The quality or state that comprises sexual desire (libido), arousal, function, and activity; physical satisfaction; and emotional intimacy.
A comprehensive survey of sexuality in the elderly has never been done in the USA. The nature and frequency of sexual activity among the elderly are unknown, as is the association between sexual activity and marital status, health status, or any other variable. Available data are from the important but now historic and limited Kinsey studies (1948 to 1949), the physiologic investigations of Masters and Johnson, the Duke Longitudinal Studies, and the Baltimore Longitudinal Study on Aging. Questionnaire surveys of self-reported sexual activity have been conducted by mail (eg, by Consumers Union). The most important conclusion is that sexuality is important to many elderly persons.

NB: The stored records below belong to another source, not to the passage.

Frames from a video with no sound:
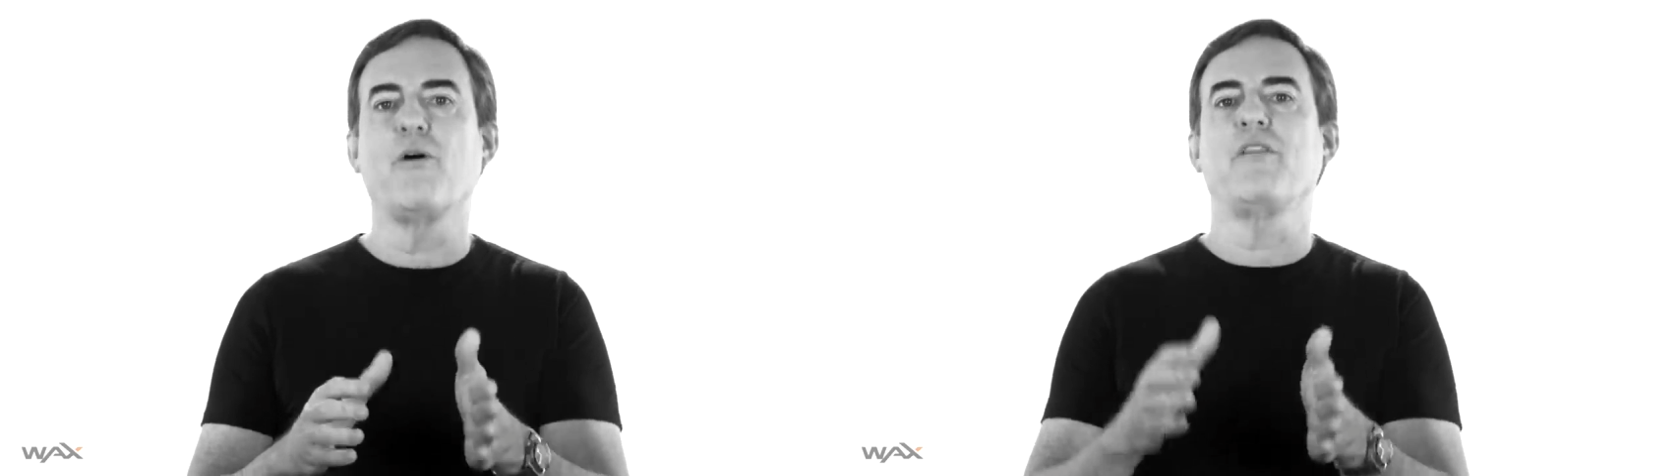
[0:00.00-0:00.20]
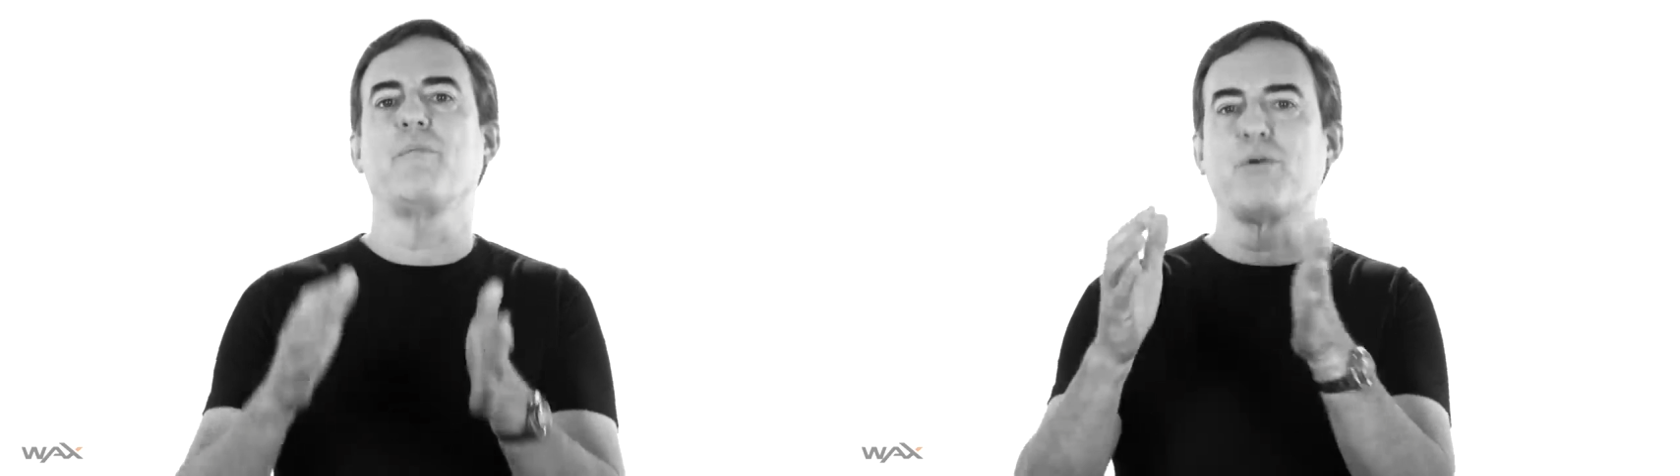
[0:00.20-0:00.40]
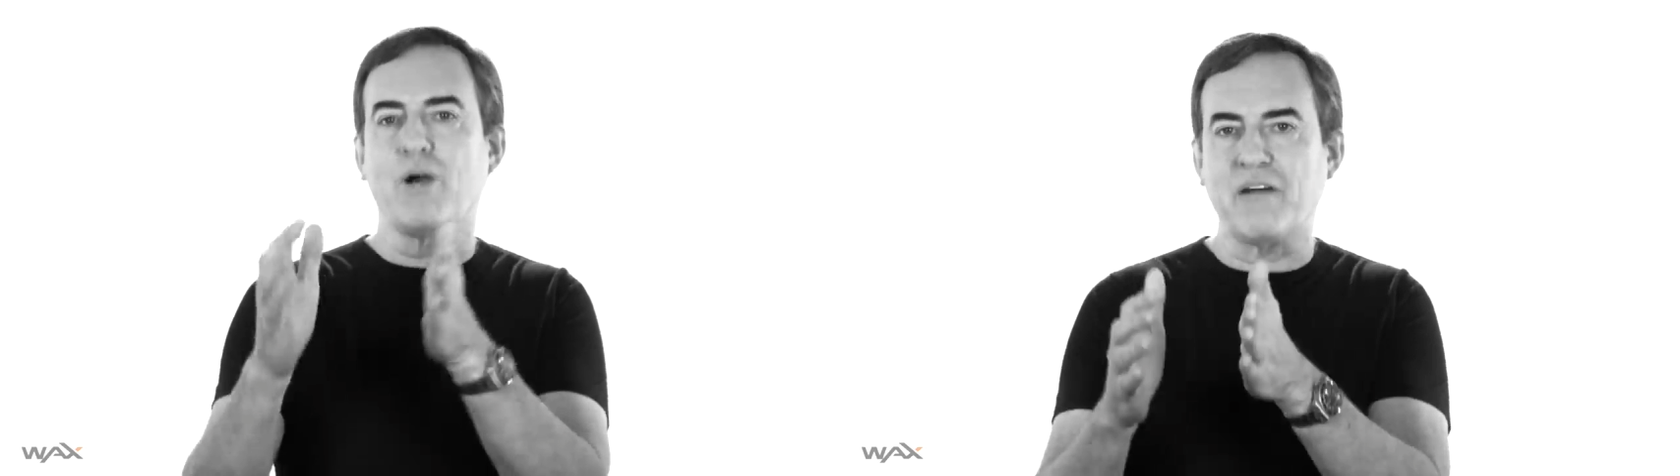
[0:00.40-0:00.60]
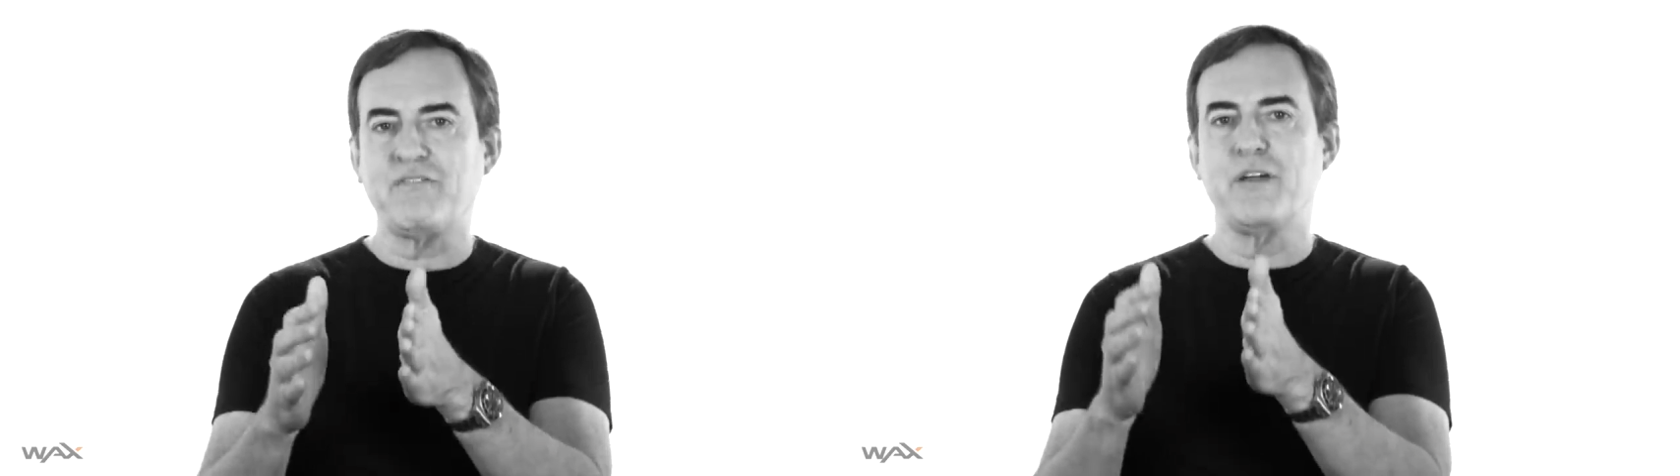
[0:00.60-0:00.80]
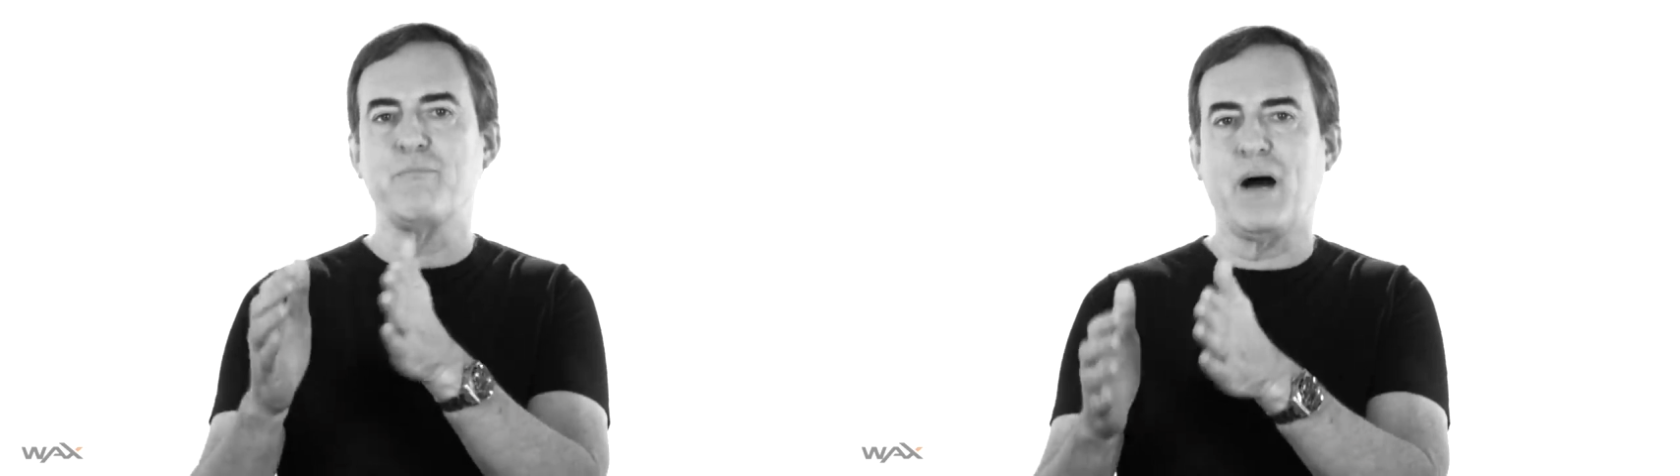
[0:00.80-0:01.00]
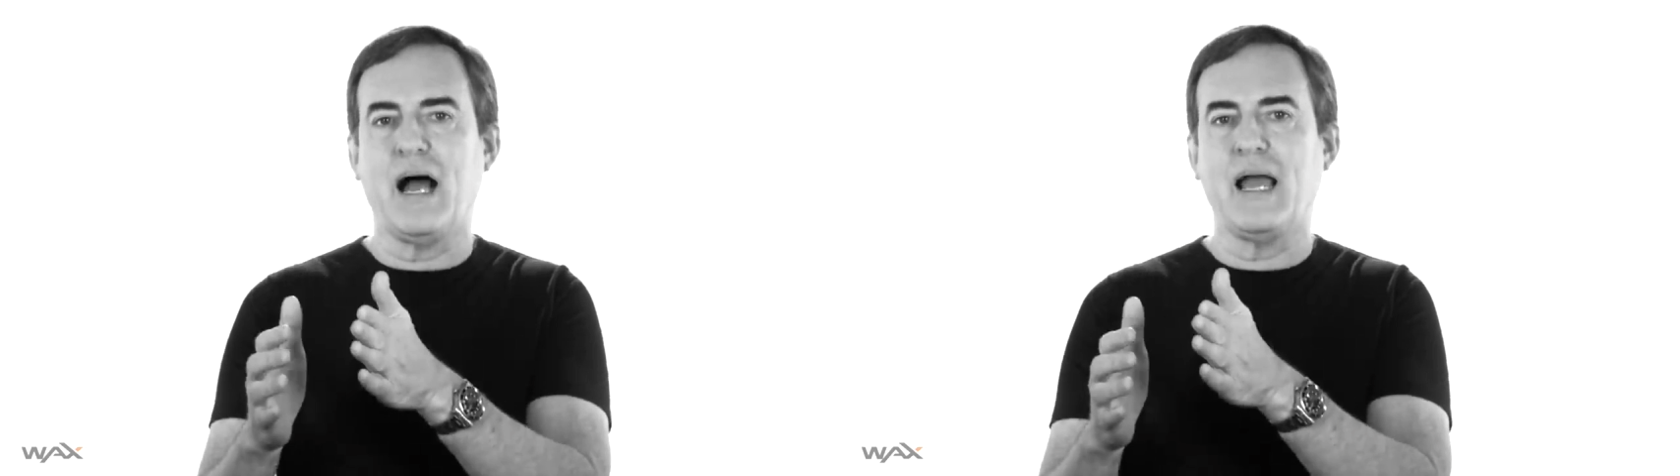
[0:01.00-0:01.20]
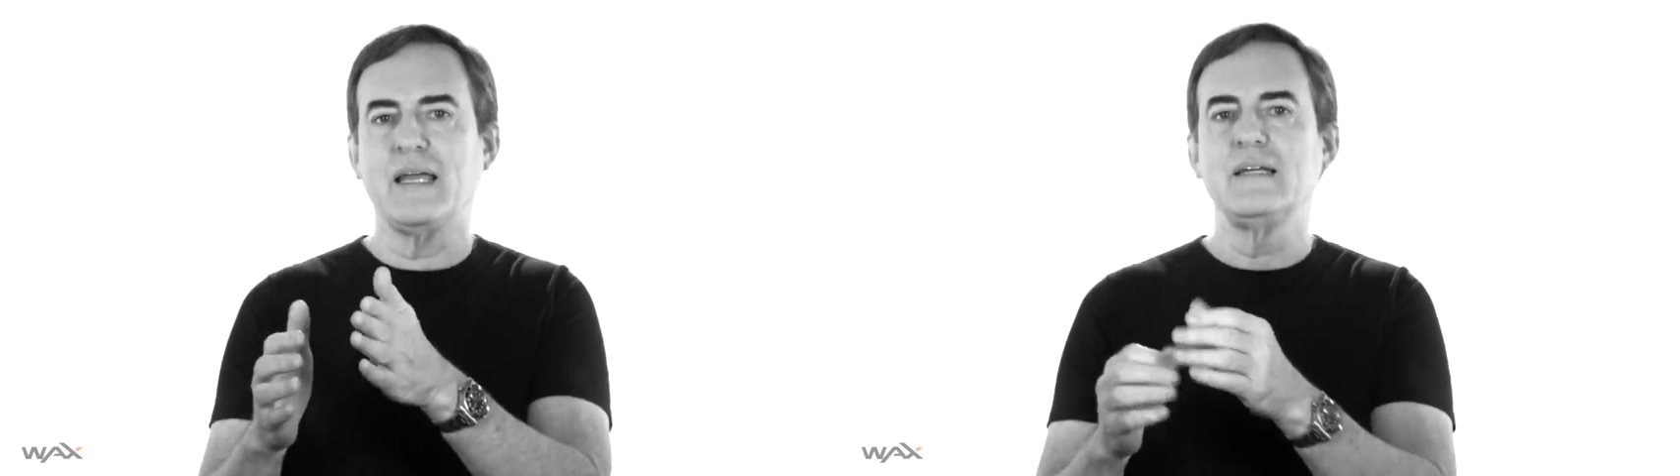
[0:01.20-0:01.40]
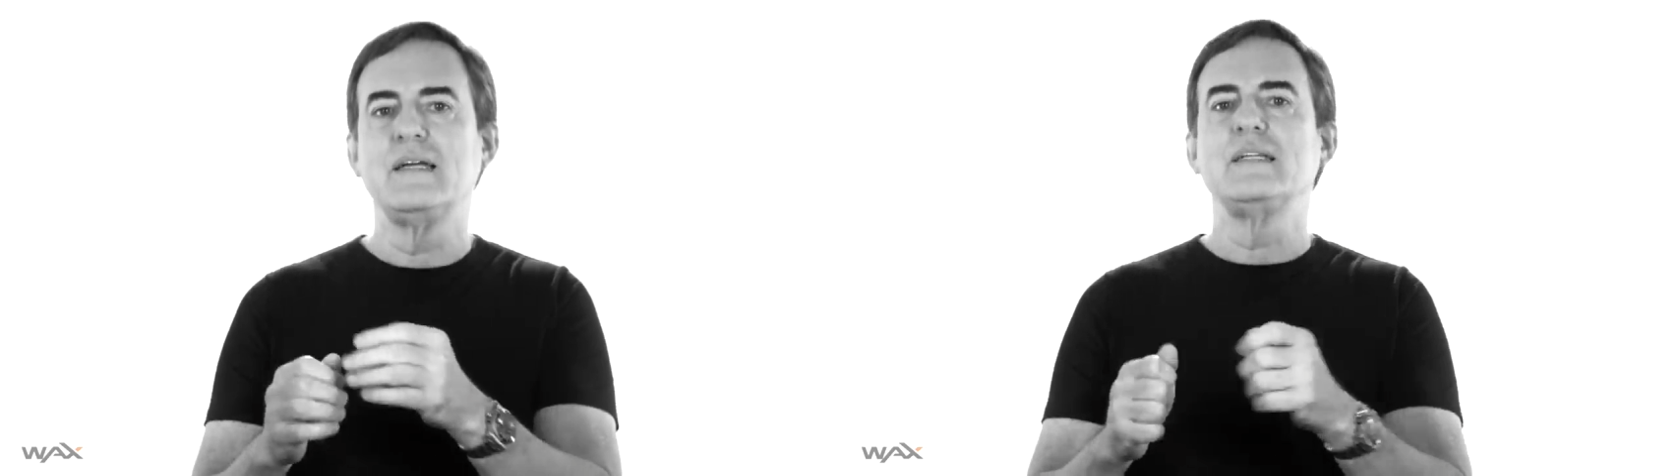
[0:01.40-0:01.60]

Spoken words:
or the profit by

The elderly often view sexuality as an expression of passion, affection, admiration, and loyalty; a renewal of romance; a general affirmation of life, especially the expression of joy; and a continuing opportunity for growth and experience. In addition, sexual activity is a means for the elderly to affirm physical functioning, to maintain a strong sense of identity and establish self-confidence, and to prevent anxiety. It remains a mode of pure physical pleasure as well.
However, not all elderly persons have positive attitudes about sexuality. Even healthy elderly persons may internalize the negative stereotypes of elderly persons as desexualized invalids or, at the opposite extreme, as "dirty old men" or "lecherous old women." Some elderly persons show prejudice against other elderly persons and refuse to associate with them, reject an elderly partner, or attempt to appear unreasonably and inappropriately young.
Like all persons, the elderly may experience sexual dysfunction due to boredom, fear, fatigue, grief, or other factors (eg, intrinsically low sexual desire, physical disability). Sexuality in the elderly is particularly affected by problems that are common in this age group: eg, depression, medical disorders, or incapacitation or death of a partner.
Partners are in short supply, especially for elderly women, who outlive and outnumber elderly men. Over 50% of elderly women are widows, 7% have never married, and 2% are divorced. Thus, about 60% of elderly women are without a spouse, in contrast to about 20% of elderly men. Elderly persons who have lost their partner may be reluctant to begin dating, an activity abandoned for decades, and feel unfamiliar with dating practices when opportunities arise. How to date and make new and enduring relationships can be challenging.
Negative generational attitudes about masturbation and homosexuality can interfere with sexual expression. Many elderly homosexual persons have not publicly revealed their sexual preference. Although their relationships and sexual problems are generally similar to those of heterosexual persons, homosexual persons may experience additional stress due to a perceived need to hide their sexual orientation. Those who are institutionalized may be particularly vulnerable to loneliness and isolation. Gay-oriented long-term care facilities are virtually nonexistent.
A sexual history is part of the general medical evaluation of all elderly persons. Inquiry about current sexual function and activity is especially important. However, some physicians are uncomfortable discussing sexual issues with elderly persons because of ignorance, personal anxieties, negative stereotypes about the elderly, or objections to expression of sexuality by some elderly persons.
Some patients are misinformed about sexuality, and some may refuse to discuss sexual issues, about which they may harbor feelings of guilt and shame. Even if their sexual dysfunction is obvious, these persons often are unlikely to accept help. However, reassurance and information from a physician may enable some persons to achieve a more positive self-image and to express their sexual needs.
The sexual needs of elderly persons who live in nursing homes and other long-term care facilities deserve respect. These persons may be isolated from their partner, and many have severe neurologic, cardiovascular, or other impairments. As a result, sexuality in these patients may be expressed aggressively or may be accompanied by depression, dementia, or delirium. Staff must strive to understand sexual behavior and provide privacy. Medicaid and the regulations of some states and municipalities establish minimally acceptable guidelines regarding such issues as privacy for institutions.
Interdisciplinary issues: Nurses, social workers, and other health care workers may encounter patients, especially men or demented or delirious patients, who express their sexuality aggressively. Such health care workers need training in dealing with sexual issues; they may also need to counsel sexually active patients on the appropriate time and place for sexuality and provide them the privacy to do so.
Caregiver issues: Sexual expression or activity by an elderly person may be misunderstood or unwelcomed by family members and caregivers. Family members and caregivers may benefit from information and counseling to better understand that elderly persons have sexual desires and to help the elderly meet such needs when possible (eg, by providing privacy).